Le siège du cabinet de Laurent Gbagbo a refusé du monde ce samedi. Pour cette première session ordinaire de l’année, élargie aux présidents d’organes et de commissions, l’enjeu était de taille : définir le cap du parti dans un contexte national de plus en plus sous tension.
L’information majeure de ce sommet est sans conteste le refus catégorique de la base de voir Laurent Gbagbo quitter la présidence du parti. Examinant le rapport de la tournée nationale effectuée en décembre 2025, le Comité Central a « endossé les conclusions et recommandations de la base qui s’est fermement opposée au départ de Laurent Gbagbo de la tête du parti dans le contexte actuel ».
Pour les militants, le leadership de l’ancien président ivoirien demeure le rempart indispensable face aux défis politiques à venir. Laurent Gbagbo avait annoncé qu’il quitterait la présidence de son parti, le PPA-CI, après les législatives du 27 décembre 2025.
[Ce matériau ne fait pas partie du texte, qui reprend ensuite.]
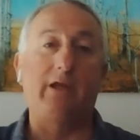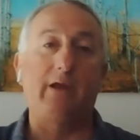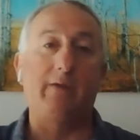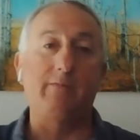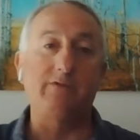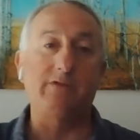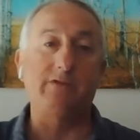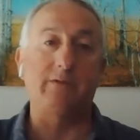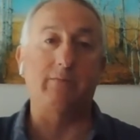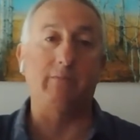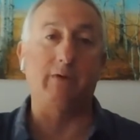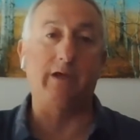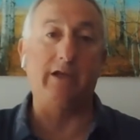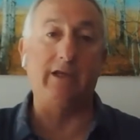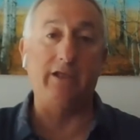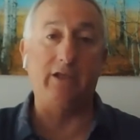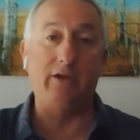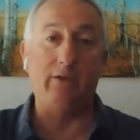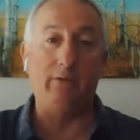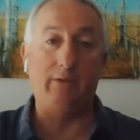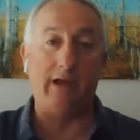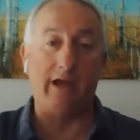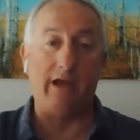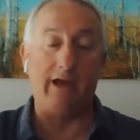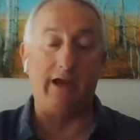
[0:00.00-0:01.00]
comes to money,
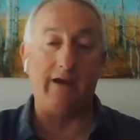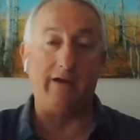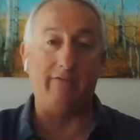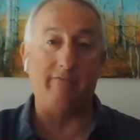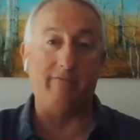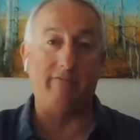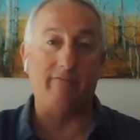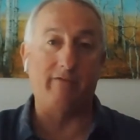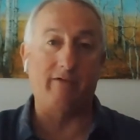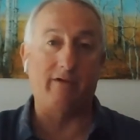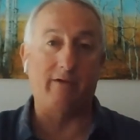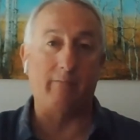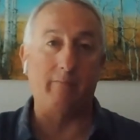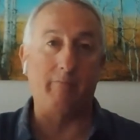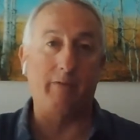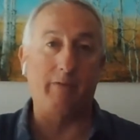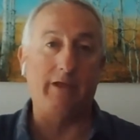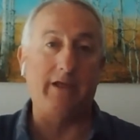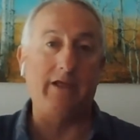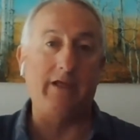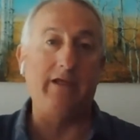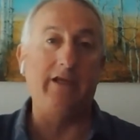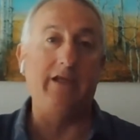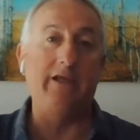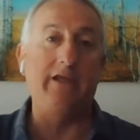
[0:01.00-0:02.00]
you have
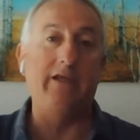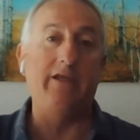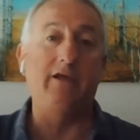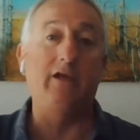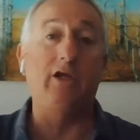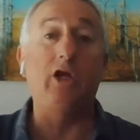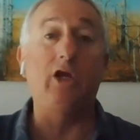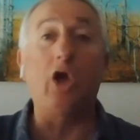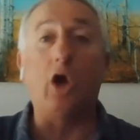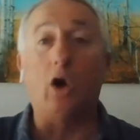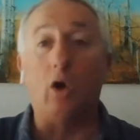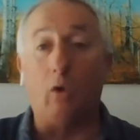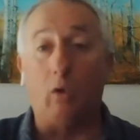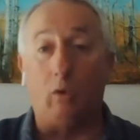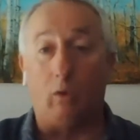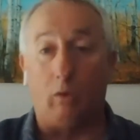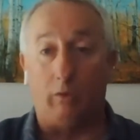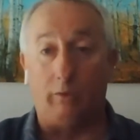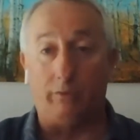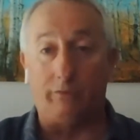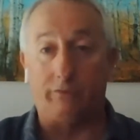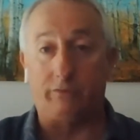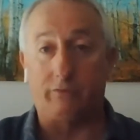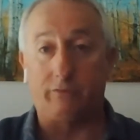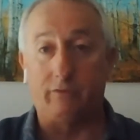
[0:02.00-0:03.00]
competing
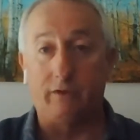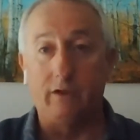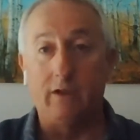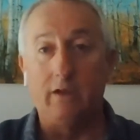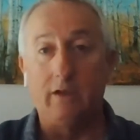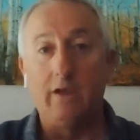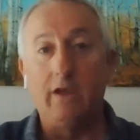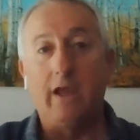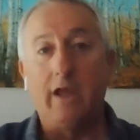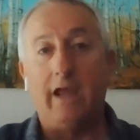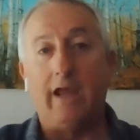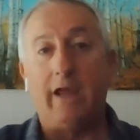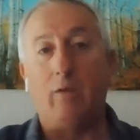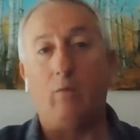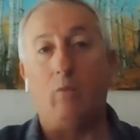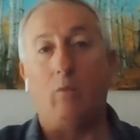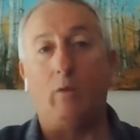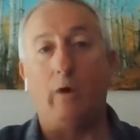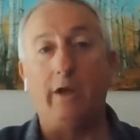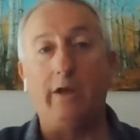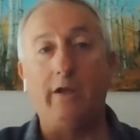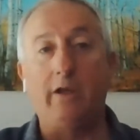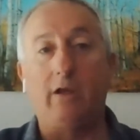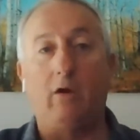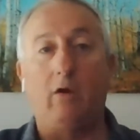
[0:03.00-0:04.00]
goals, and
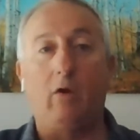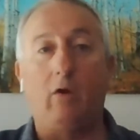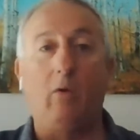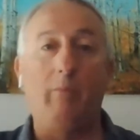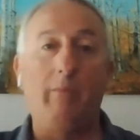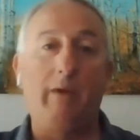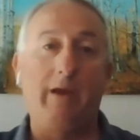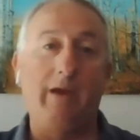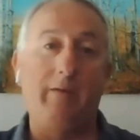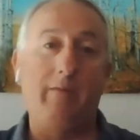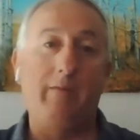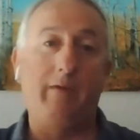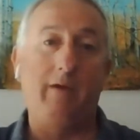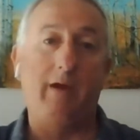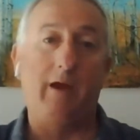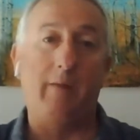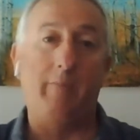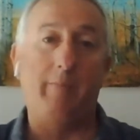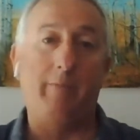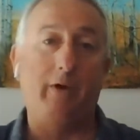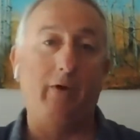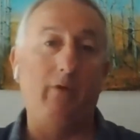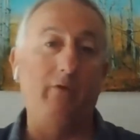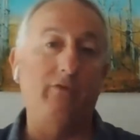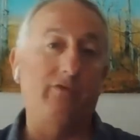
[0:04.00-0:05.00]
one goal may
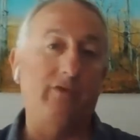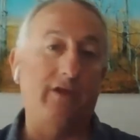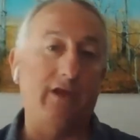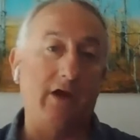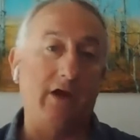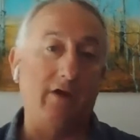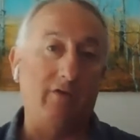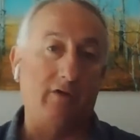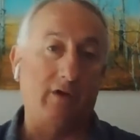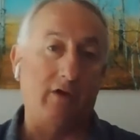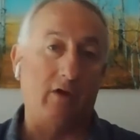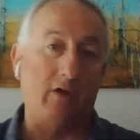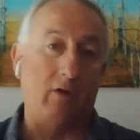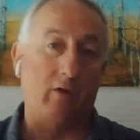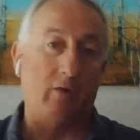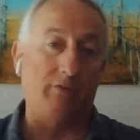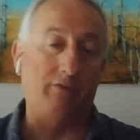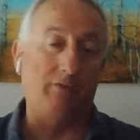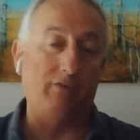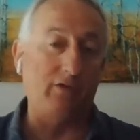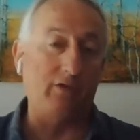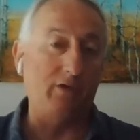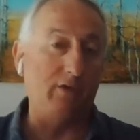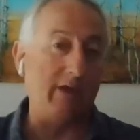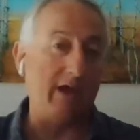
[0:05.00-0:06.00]
oppose the other goal.
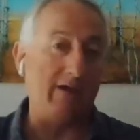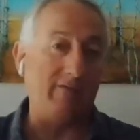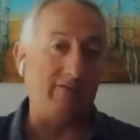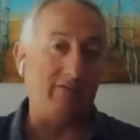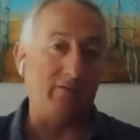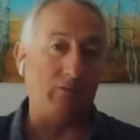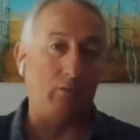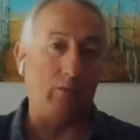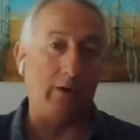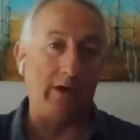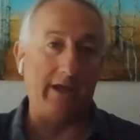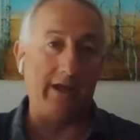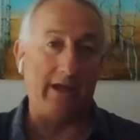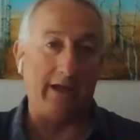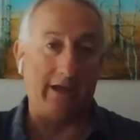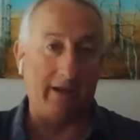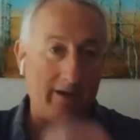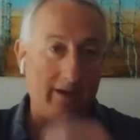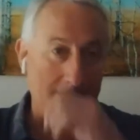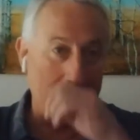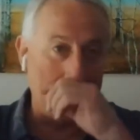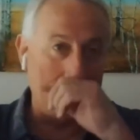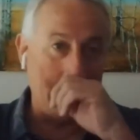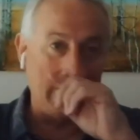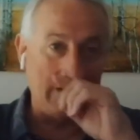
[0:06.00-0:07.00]
So you have to weigh it.
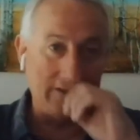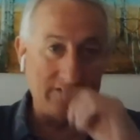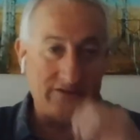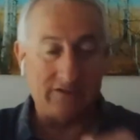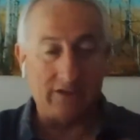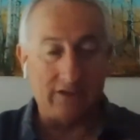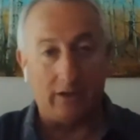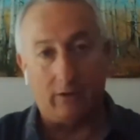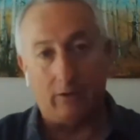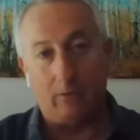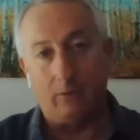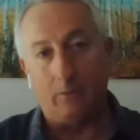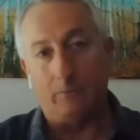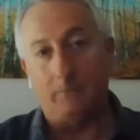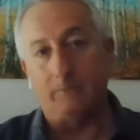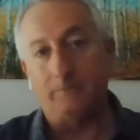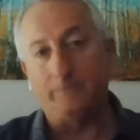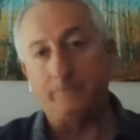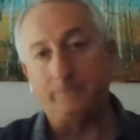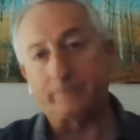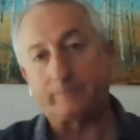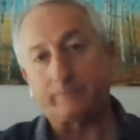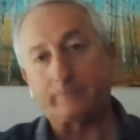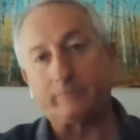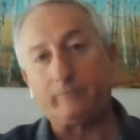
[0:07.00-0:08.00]
So
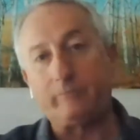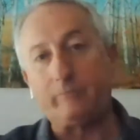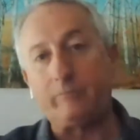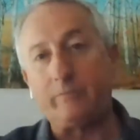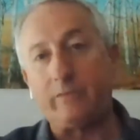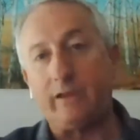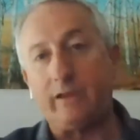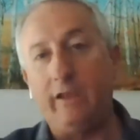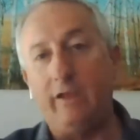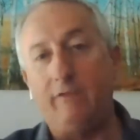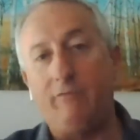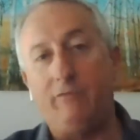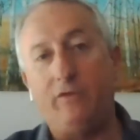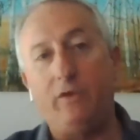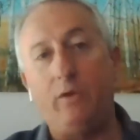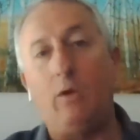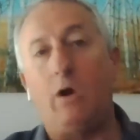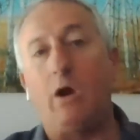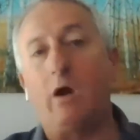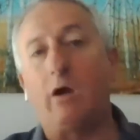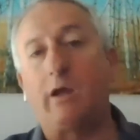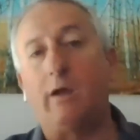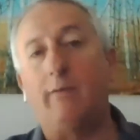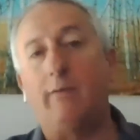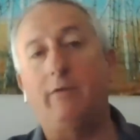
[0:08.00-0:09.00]
if you
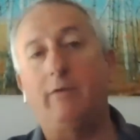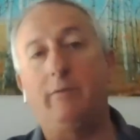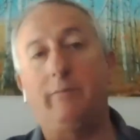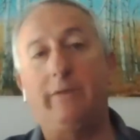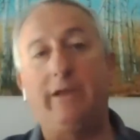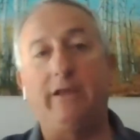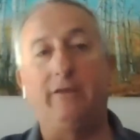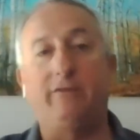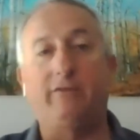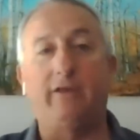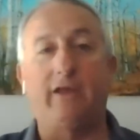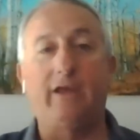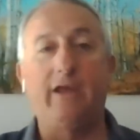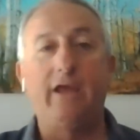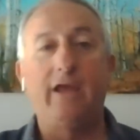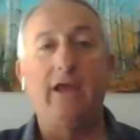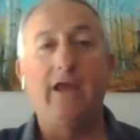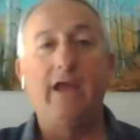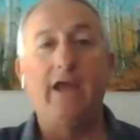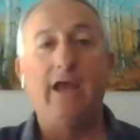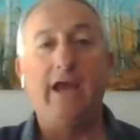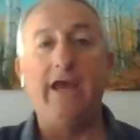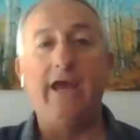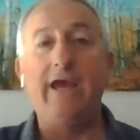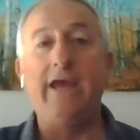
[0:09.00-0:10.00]
all come to me and say,
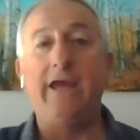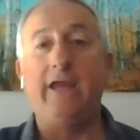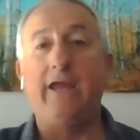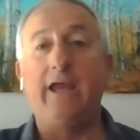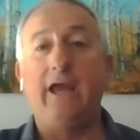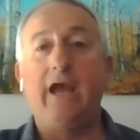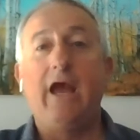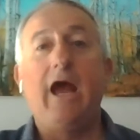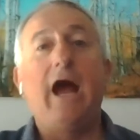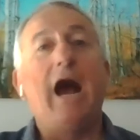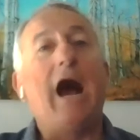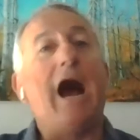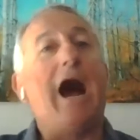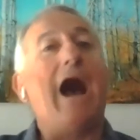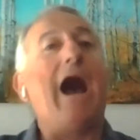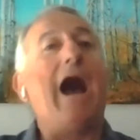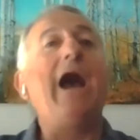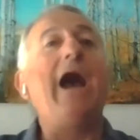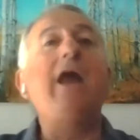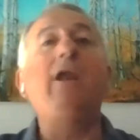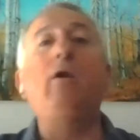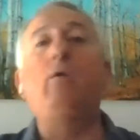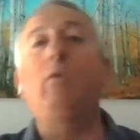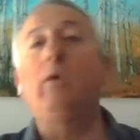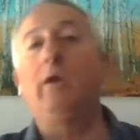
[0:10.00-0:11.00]
hey,
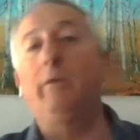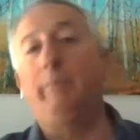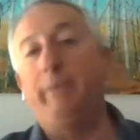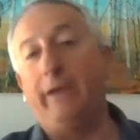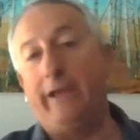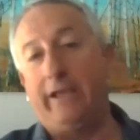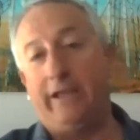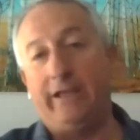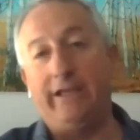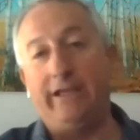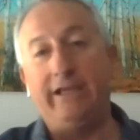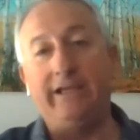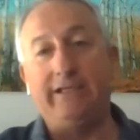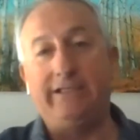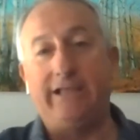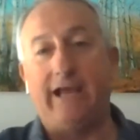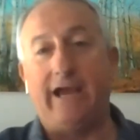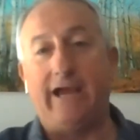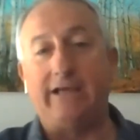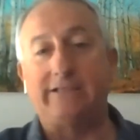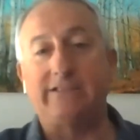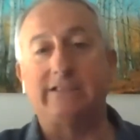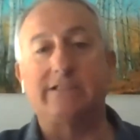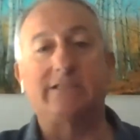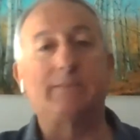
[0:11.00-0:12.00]
I don't want to pay any
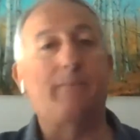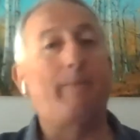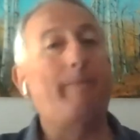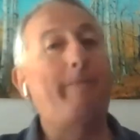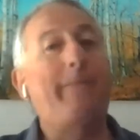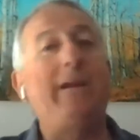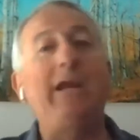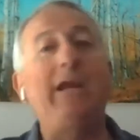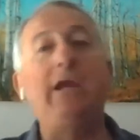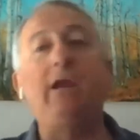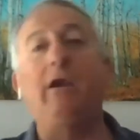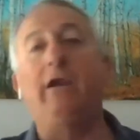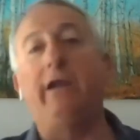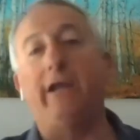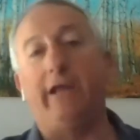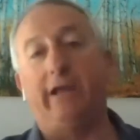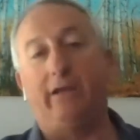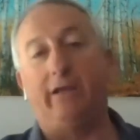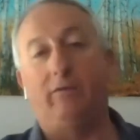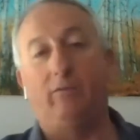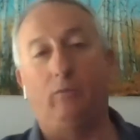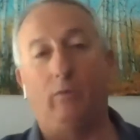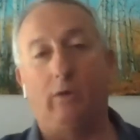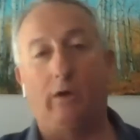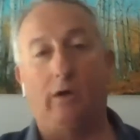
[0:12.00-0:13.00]
taxes,
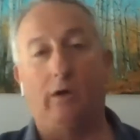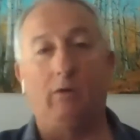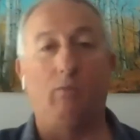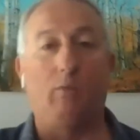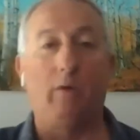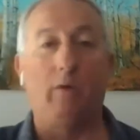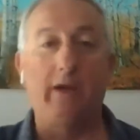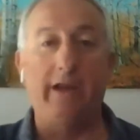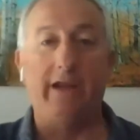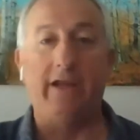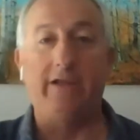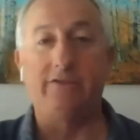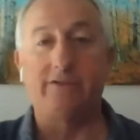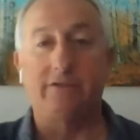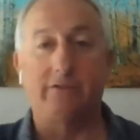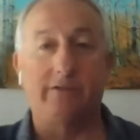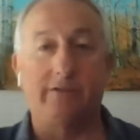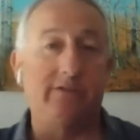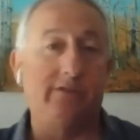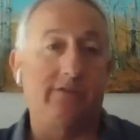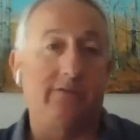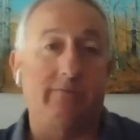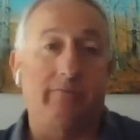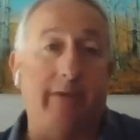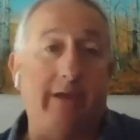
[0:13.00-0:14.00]
period. Well, one answer
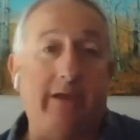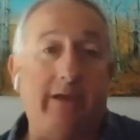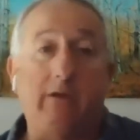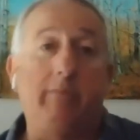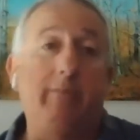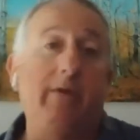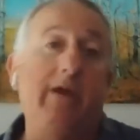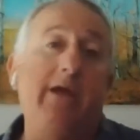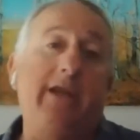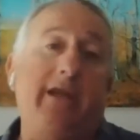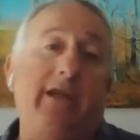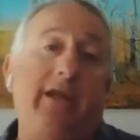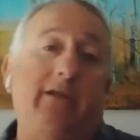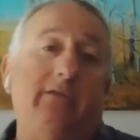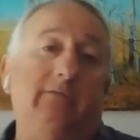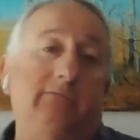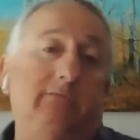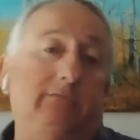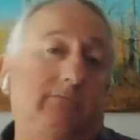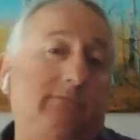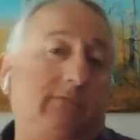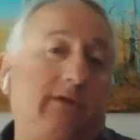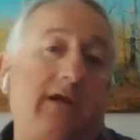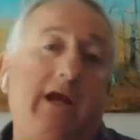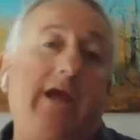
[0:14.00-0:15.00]
is make no money,
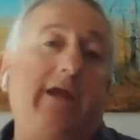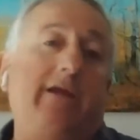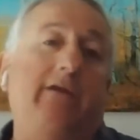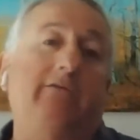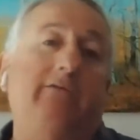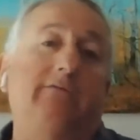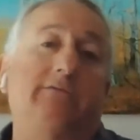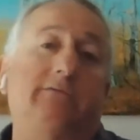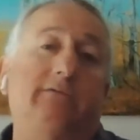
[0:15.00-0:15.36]
right?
Alors que le PPA-CI avait décidé de ne pas participer aux dernières élections législatives, certains militants ont choisi de passer outre cette consigne en se présentant en indépendants. La réaction de Gbagbo a été immédiate et sans équivoque : les contrevenants sont traduits devant le Conseil de discipline.
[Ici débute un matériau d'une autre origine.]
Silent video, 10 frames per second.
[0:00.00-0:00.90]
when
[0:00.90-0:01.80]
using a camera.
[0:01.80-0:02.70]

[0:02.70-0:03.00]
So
« Celui qui n’apprend pas, dans l’opposition, à se conformer aux règles établies par les statuts de son Parti, ne respectera pas la Constitution et les lois de la République quand il arrivera au pouvoir », a martelé le président du PPA-CI, érigeant la discipline interne en véritable test de crédibilité démocratique.
Sur le plan national, Laurent Gbagbo s’est dit « profondément préoccupé et inquiet ». Le diagnostic posé par le parti est sombre : mévente du cacao, augmentation de la TVA sur les produits de première nécessité, chômage chronique et déguerpissements intempestifs.
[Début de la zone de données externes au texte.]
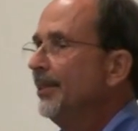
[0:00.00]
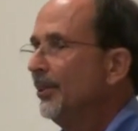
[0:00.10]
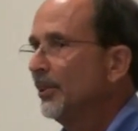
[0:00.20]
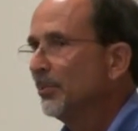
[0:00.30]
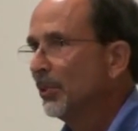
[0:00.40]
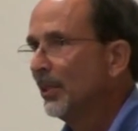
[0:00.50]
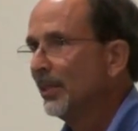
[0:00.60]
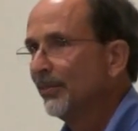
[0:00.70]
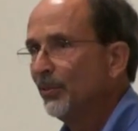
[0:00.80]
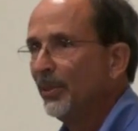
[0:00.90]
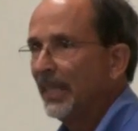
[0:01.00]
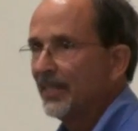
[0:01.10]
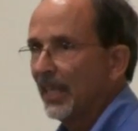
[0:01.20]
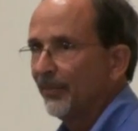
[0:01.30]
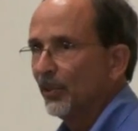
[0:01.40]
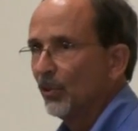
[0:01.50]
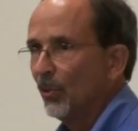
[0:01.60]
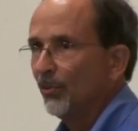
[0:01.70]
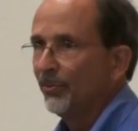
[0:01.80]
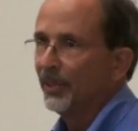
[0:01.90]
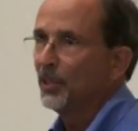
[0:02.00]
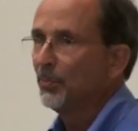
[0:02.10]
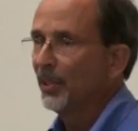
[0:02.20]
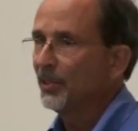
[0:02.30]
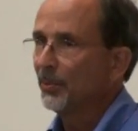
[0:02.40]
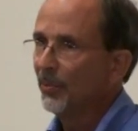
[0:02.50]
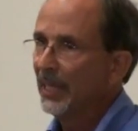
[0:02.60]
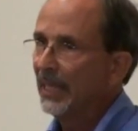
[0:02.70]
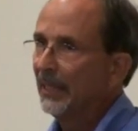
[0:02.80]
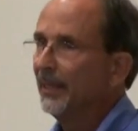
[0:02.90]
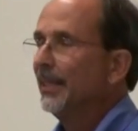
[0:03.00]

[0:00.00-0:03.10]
You can burn a few days after a cold front has brought some rain.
Le PPA-CI dénonce, par ailleurs, une « gestion patrimoniale du pouvoir » qui aggrave, selon lui, la précarité des Ivoiriens. Le volet humanitaire a occupé une place centrale lors des échanges. Selon la Coordination de l’Initiative pour la libération des prisonniers d’opinion (ILPO), le parti compterait aujourd’hui près de 1 600 détenus d’opinion.
Face à ce qu’il qualifie de situation inédite dans l’histoire du pays, le PPA-CI intensifie sa solidarité. L’opération « Je donne 1 000 francs CFA pour les prisonniers politiques » se poursuit sur le terrain afin de garantir un soutien juridique, médical et financier aux militants incarcérés.
Cette session a jeté les bases du futur premier Congrès ordinaire du PPA-CI. Si la date exacte reste à être finalisée, l’objectif est clair : restructurer le mouvement pour en faire une machine électorale capable de répondre aux aspirations des populations dès que les conditions de transparence seront réunies.
En maintenant Laurent Gbagbo à sa tête et en sanctionnant les indisciplinés, le PPA-CI envoie un message de cohésion et de fermeté à ses adversaires politiques.